Theory? It's a known entity that passive funds beat most active funds year after year. Have you ever heard of SPIVA? They release a report each year comparing passive funds to their passive funds vs. their active respective benchmarks.
https://www.ifa.com/articles/despit...active_funds_fail_dent_indexing_lead_-_works/
Most of the categories are mind-boggling....in all Domestic Funds, over the last 20 years, active traders underperformed their benchmark 95.39% of the time. It goes on and on like that through all of the different types of funds. Not always 95%, but most active managers underperform their benchmark index year after year.
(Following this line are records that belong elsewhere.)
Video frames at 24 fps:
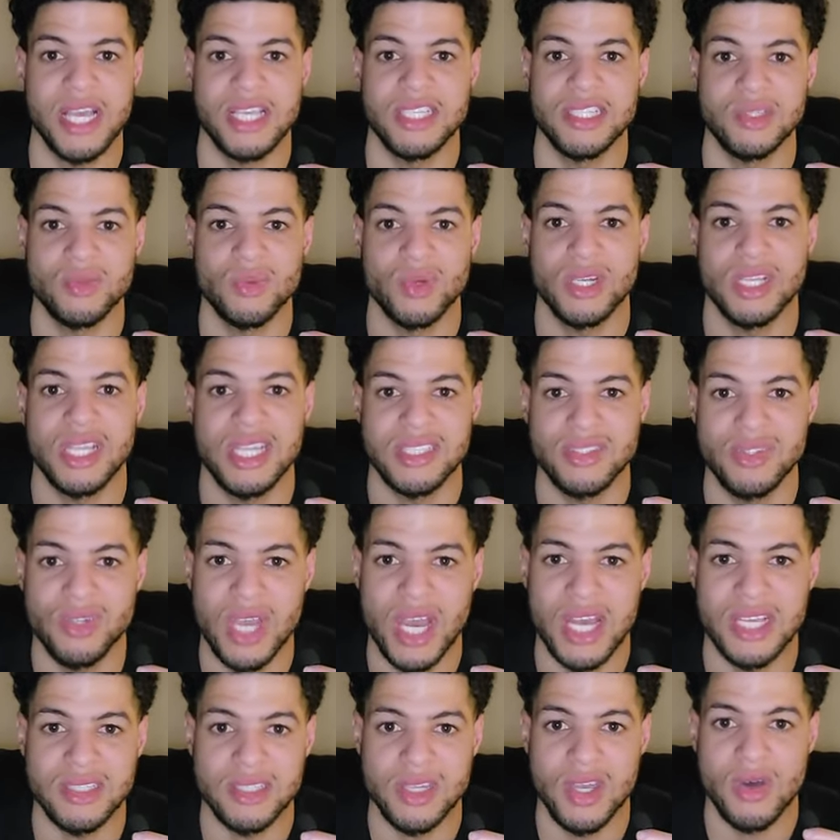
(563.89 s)
I just want to let you
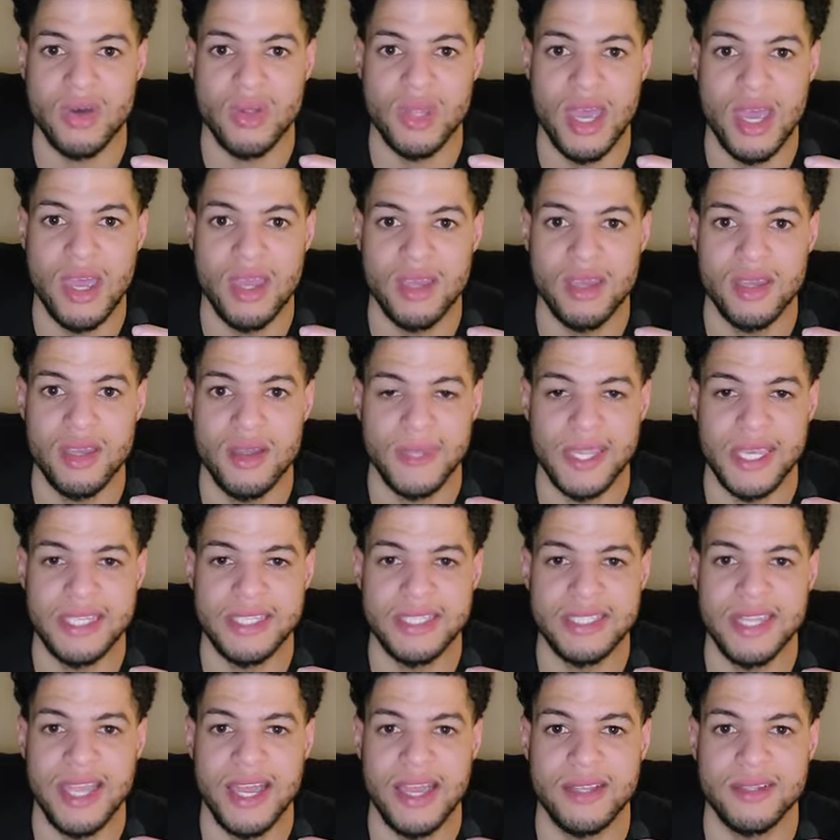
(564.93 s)
guys know that
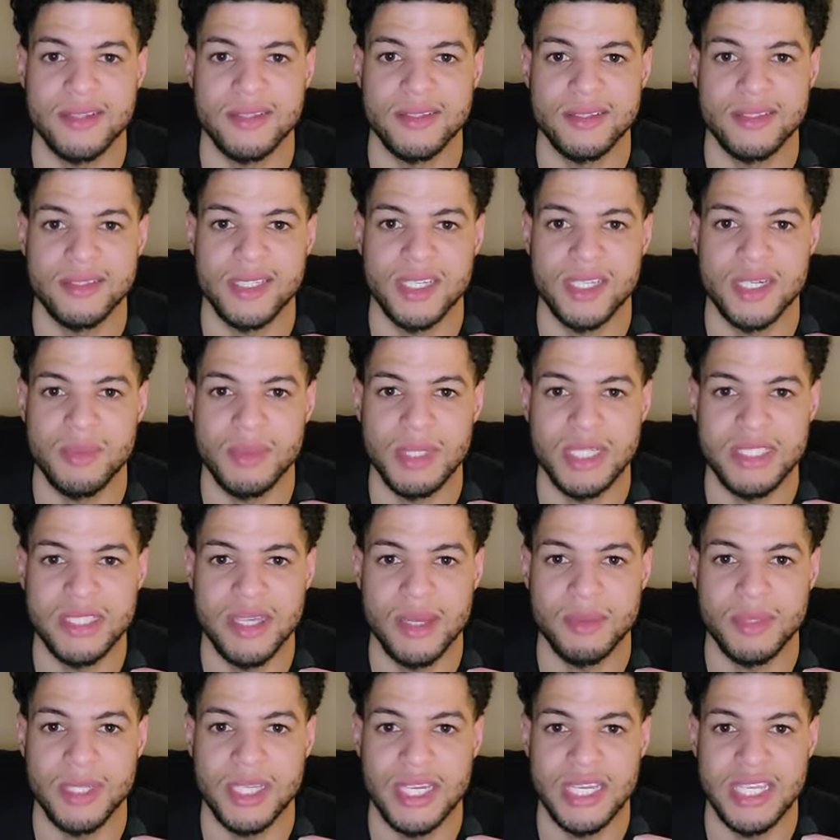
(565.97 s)
it's not going to be
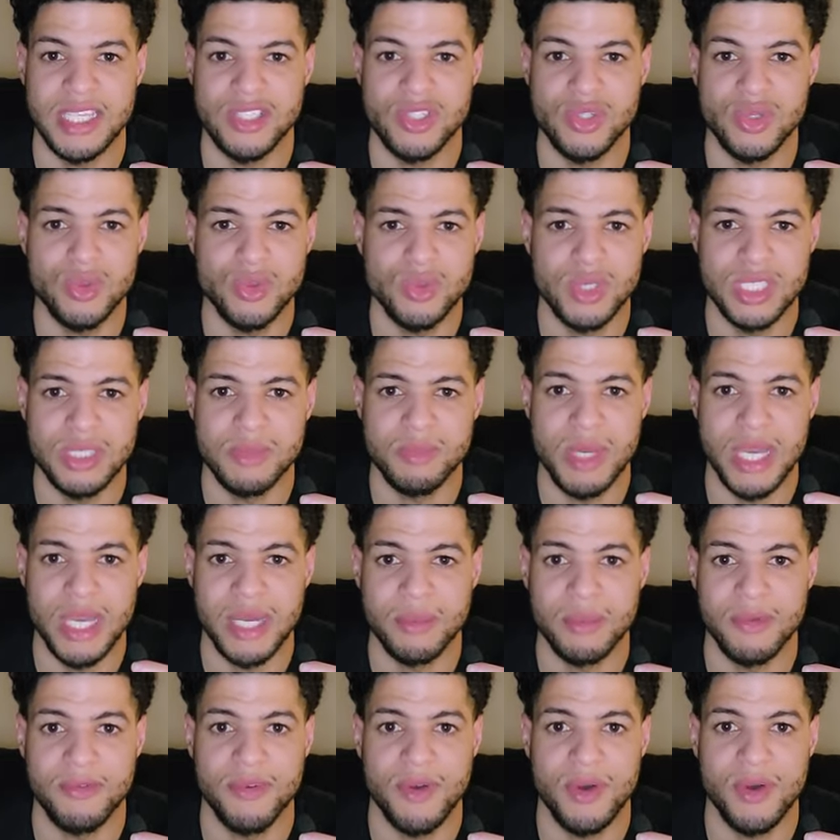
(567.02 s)
something that you just pick
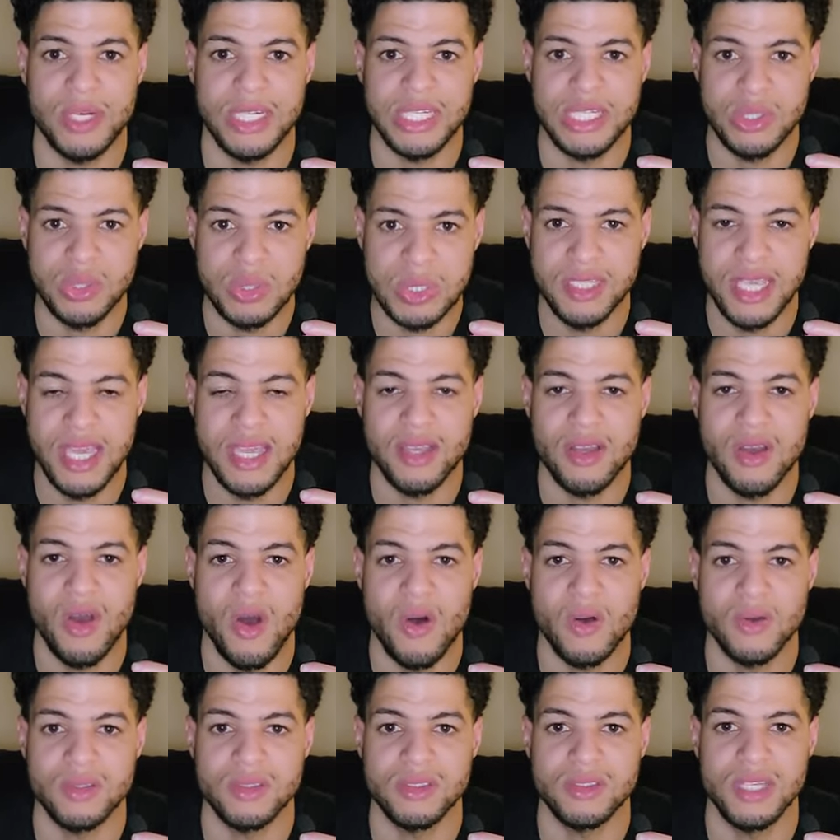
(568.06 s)
up the phone and do 10
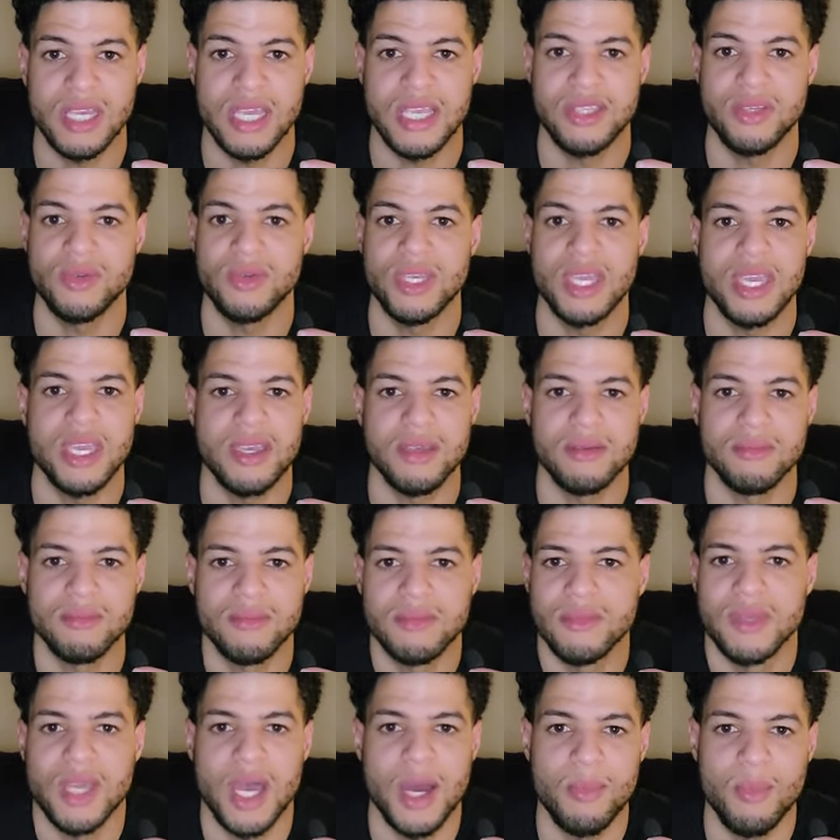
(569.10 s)
calls and you get
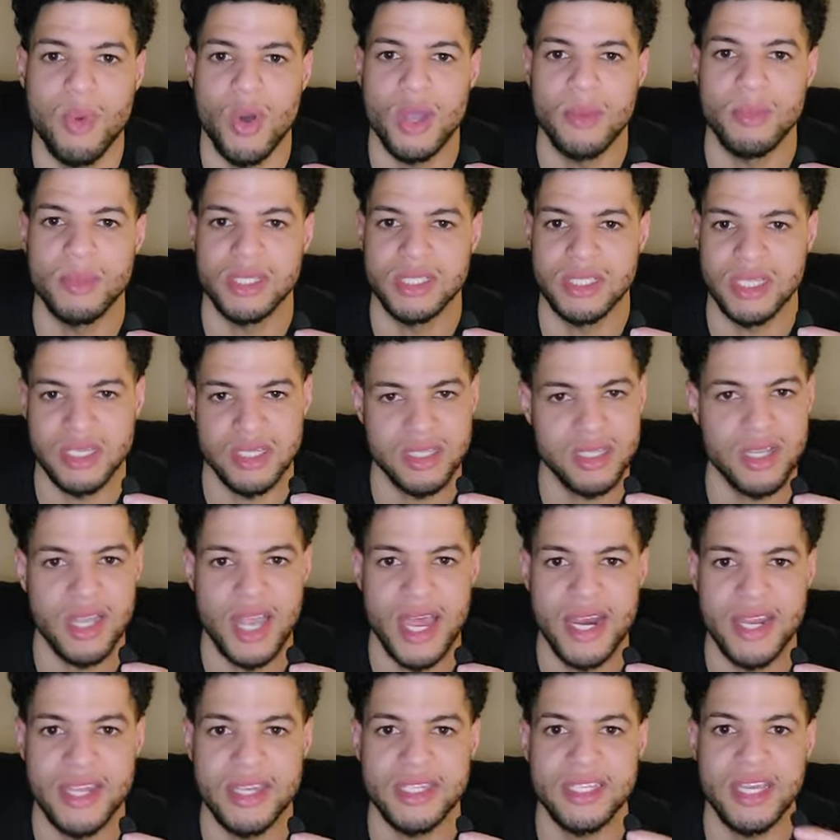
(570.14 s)
appointments because a
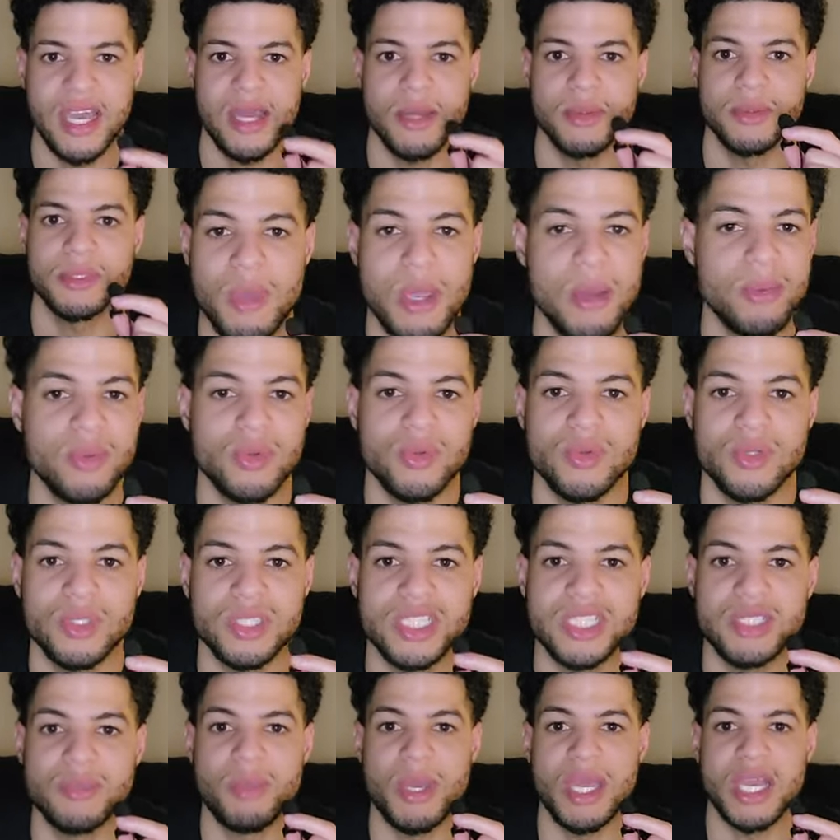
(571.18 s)
lot of the time people will
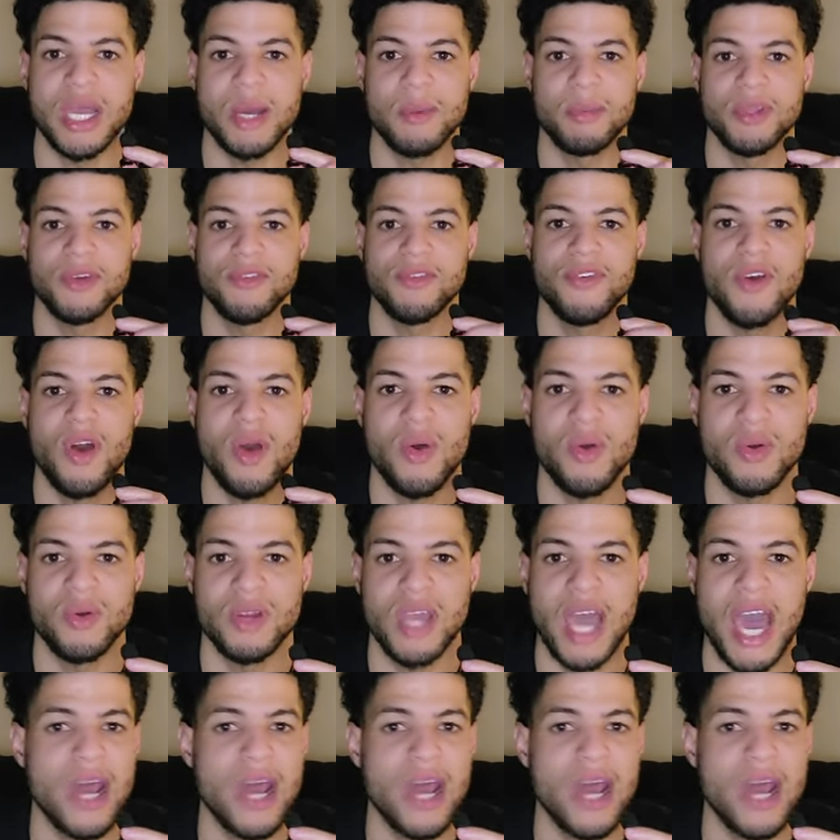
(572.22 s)
just pick up the phone.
Warren Buffett, who I think we'd all agree is one of the greatest investors of all time, has said this many, many times. Here's a quote from him from 2014: "Huge institutional investors, viewed as a group, have long underperformed the unsophisticated index-fund investor who simply sits tight for decades. A major reason has been fees: Many institutions pay substantial sums to consultants who, in turn, recommend high-fee managers. And that is a fool's game." (2014). And when he set up the Trust for his wife should he predecease her....he instructed it to be set up like this. "90% in a low-cost S&P 500 index fund and the other 10% in Short Term Government Bonds.
There are millions of investors out there who don't understand how the markets work...paying unnecessary fees that will put a major dent in their nest egg years down the road. When all they needed to do was determine their personal risk tolerance and build a very simple portfolio with very low cost index funds with a company like Vanguard. It's really not that complicated.